[Records for this task Boundary: Start]

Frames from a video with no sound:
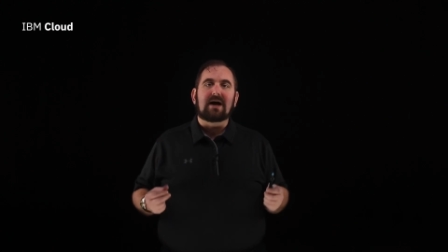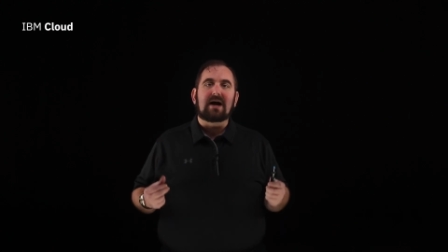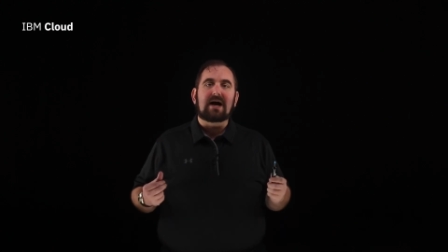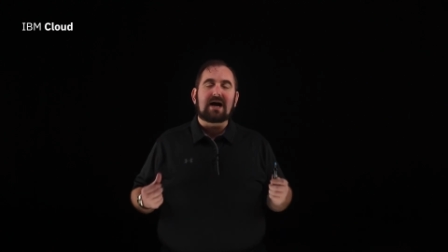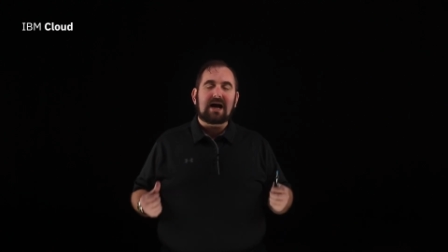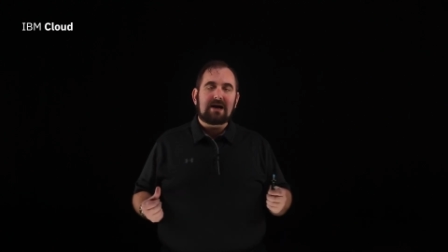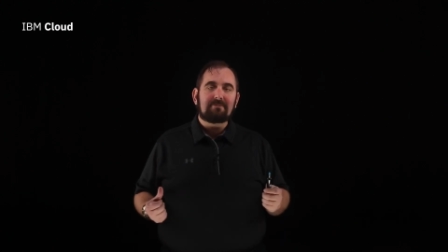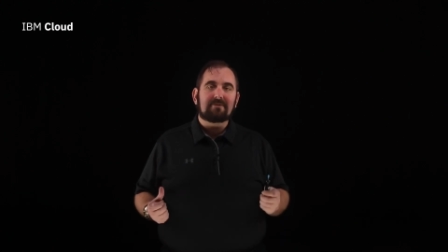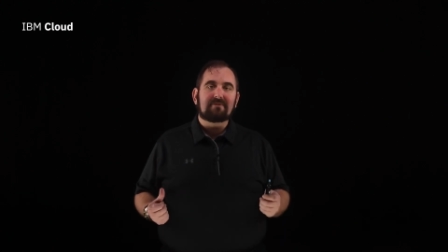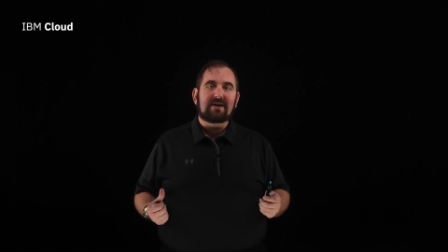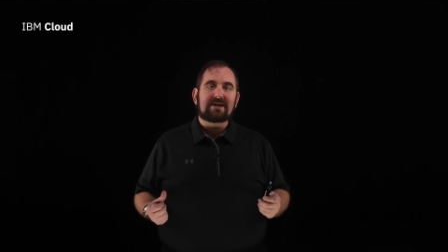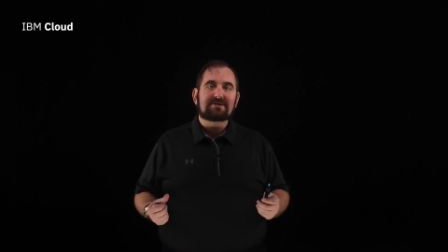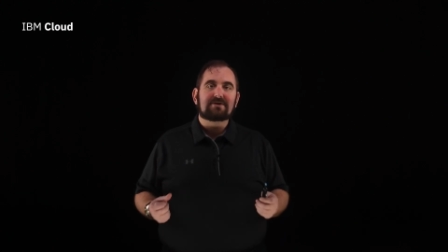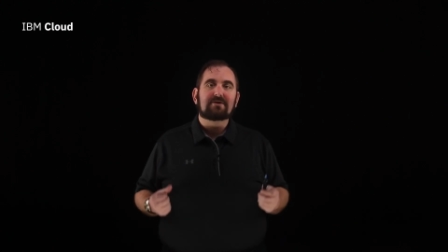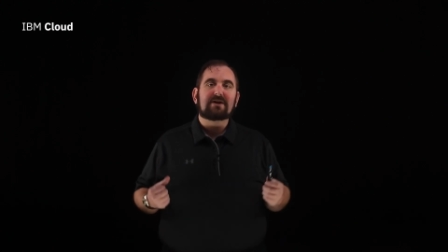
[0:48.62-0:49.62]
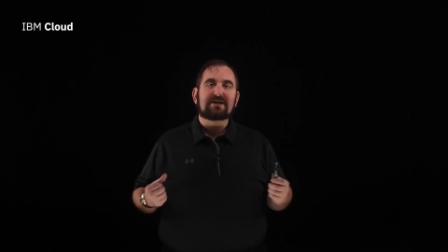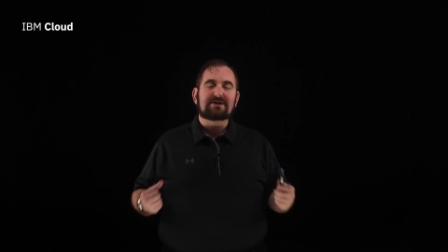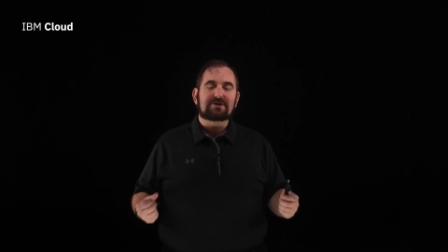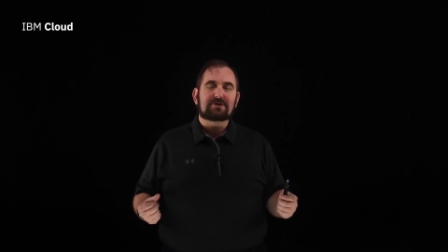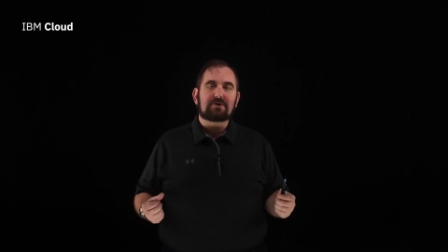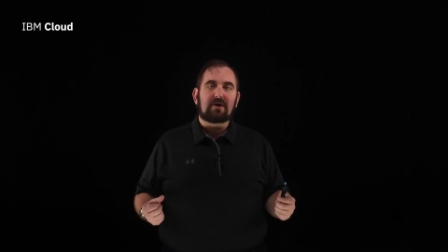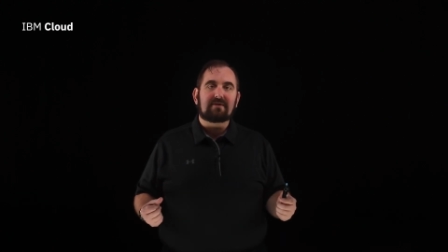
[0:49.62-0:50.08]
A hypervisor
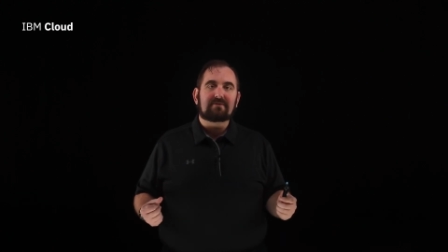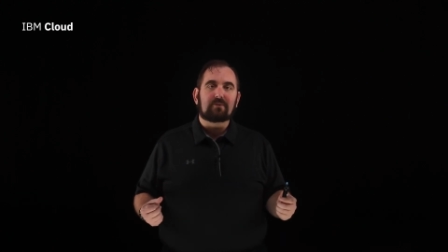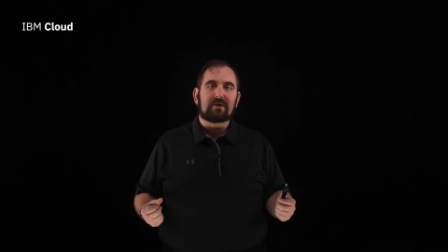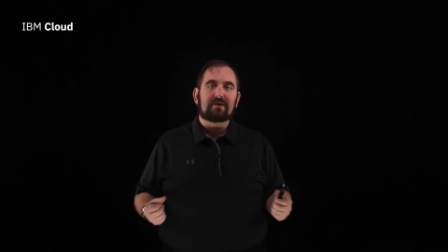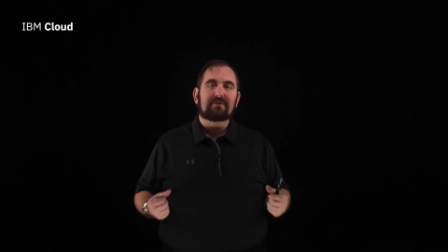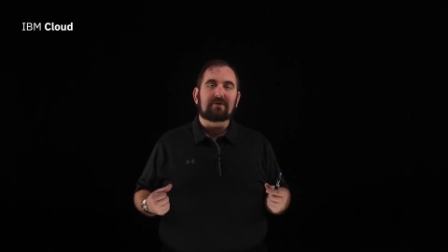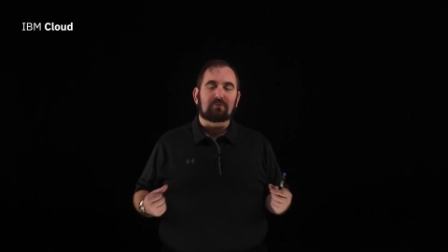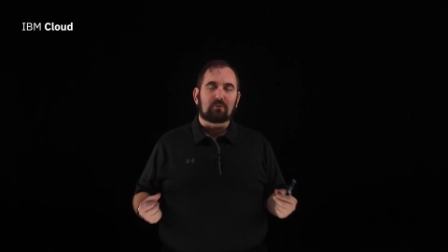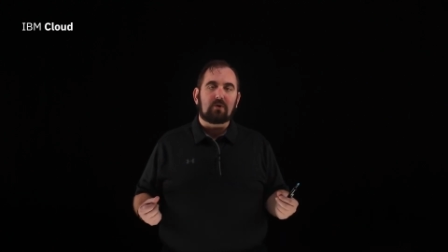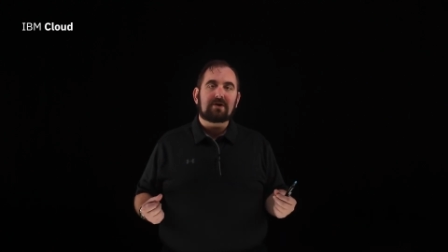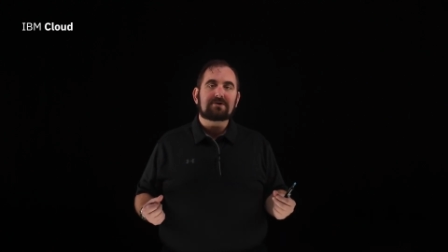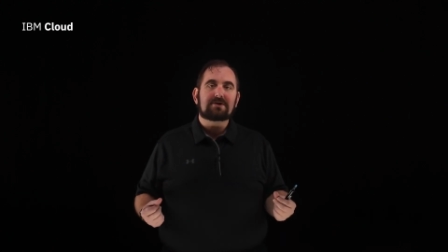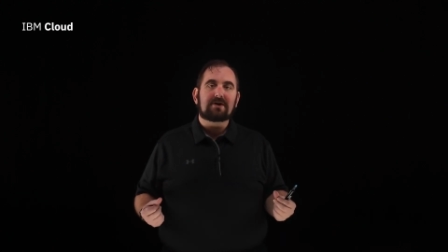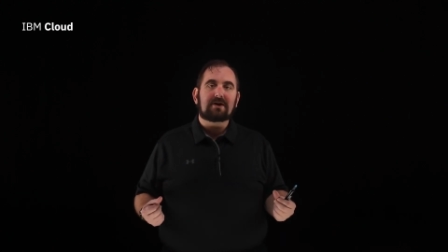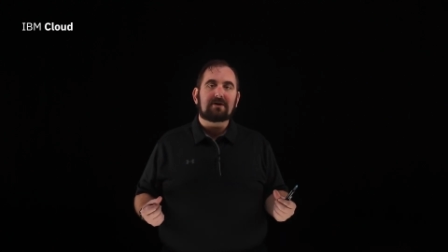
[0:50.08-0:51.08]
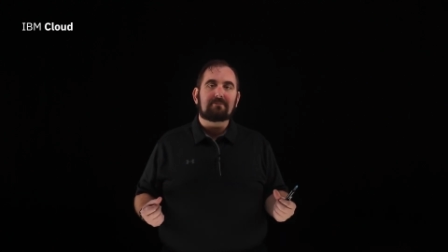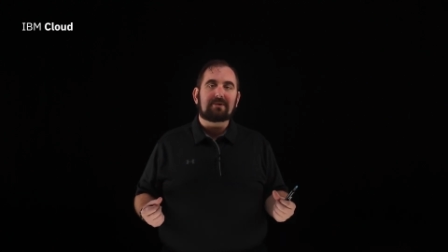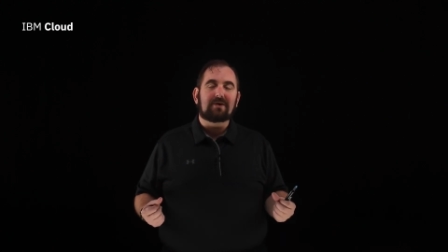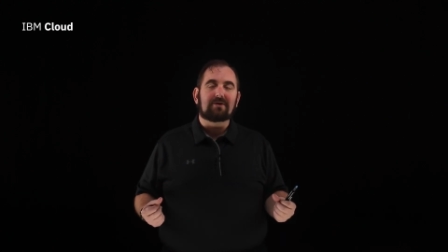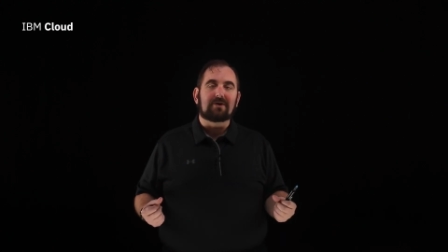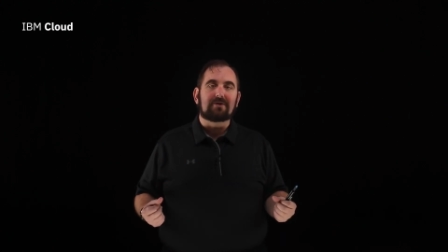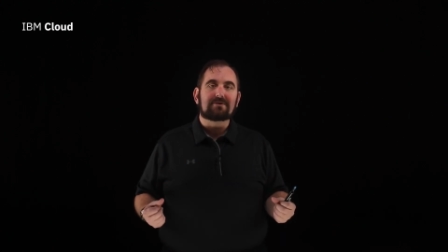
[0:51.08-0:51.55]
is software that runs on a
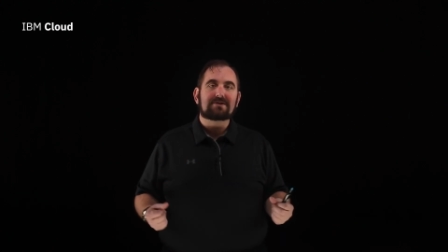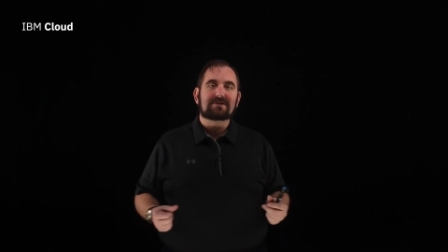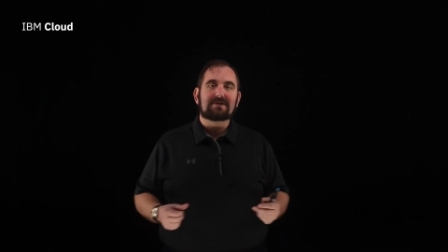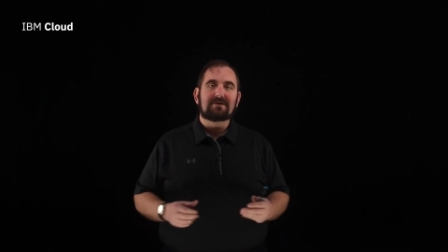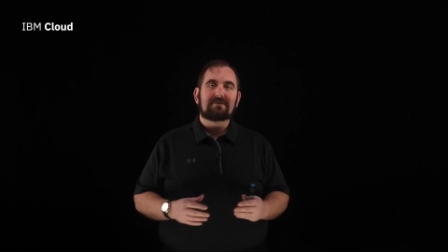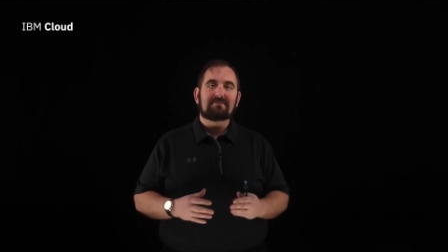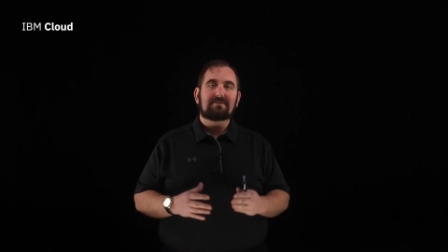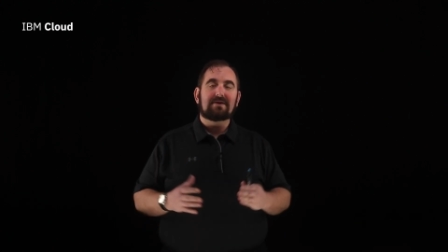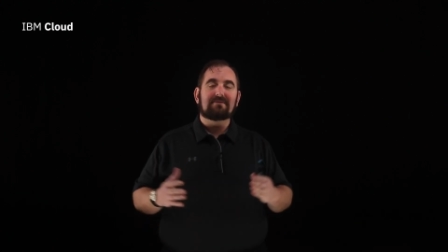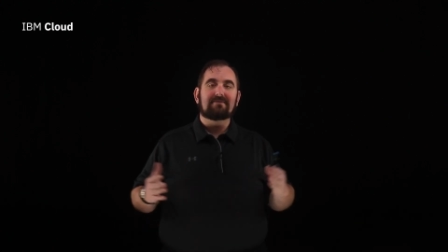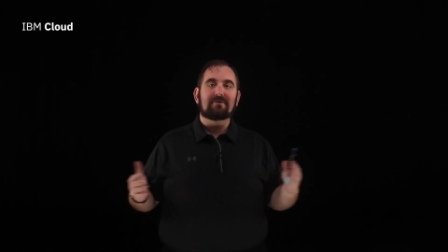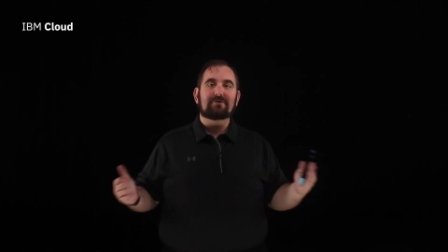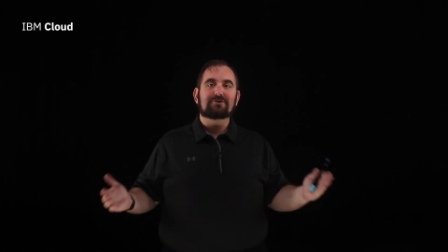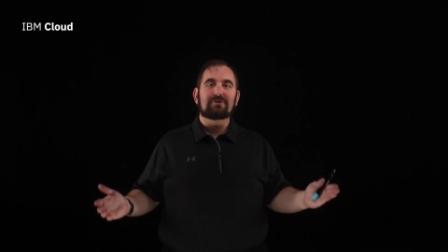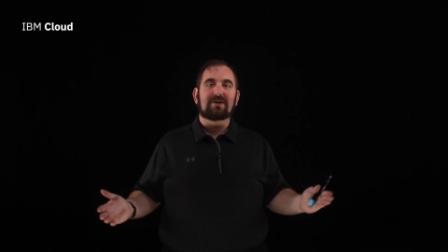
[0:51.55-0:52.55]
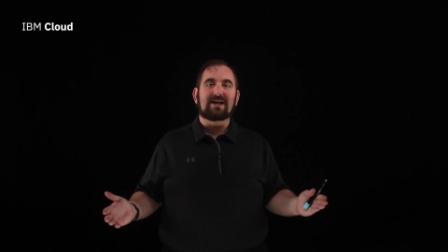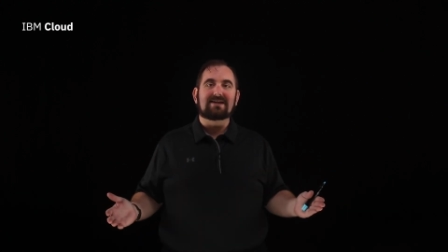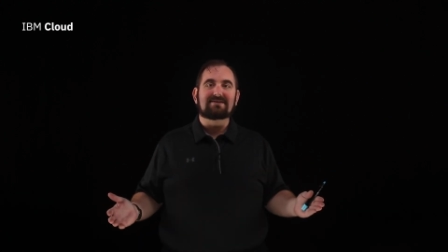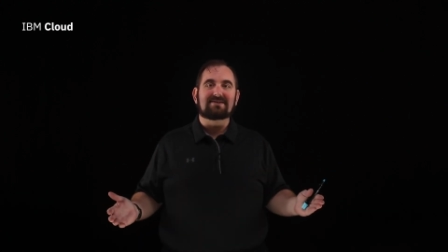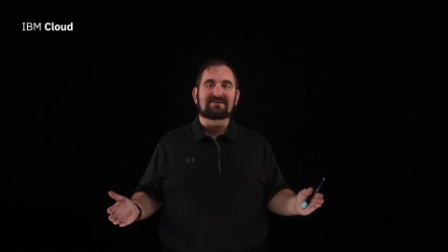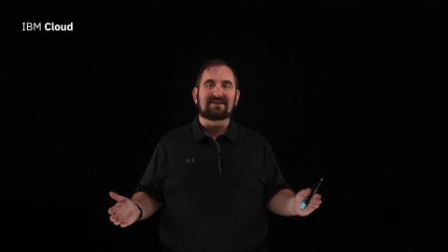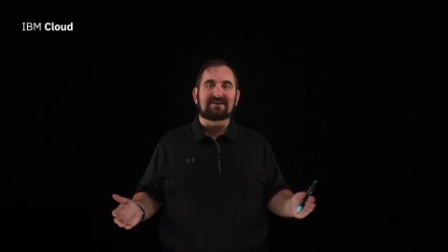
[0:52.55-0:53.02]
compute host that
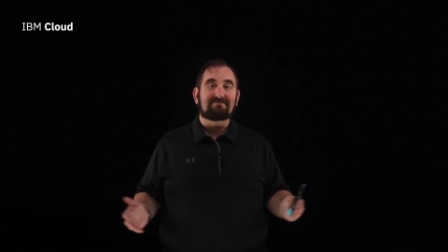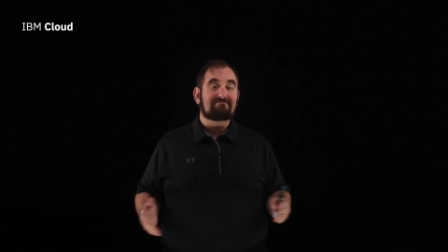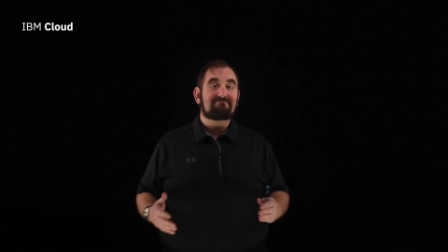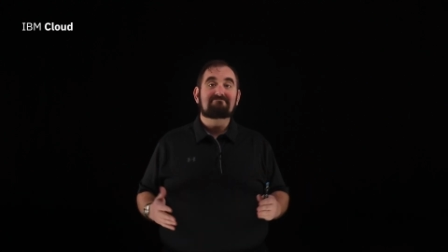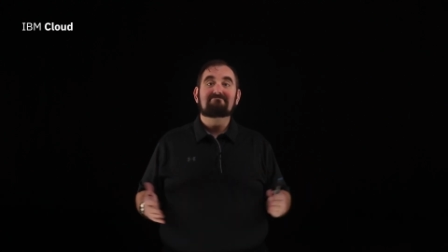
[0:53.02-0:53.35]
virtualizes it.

[Records for this task Boundary: End]

- Task details -
Transcribe every line of the records exactly. Pictures do not belong in the copy.

- Solution for this task -
Frames from a video with no sound:
[0:48.62-0:49.62]
[0:49.62-0:50.08]
A hypervisor
[0:50.08-0:51.08]
[0:51.08-0:51.55]
is software that runs on a
[0:51.55-0:52.55]
[0:52.55-0:53.02]
compute host that
[0:53.02-0:53.35]
virtualizes it.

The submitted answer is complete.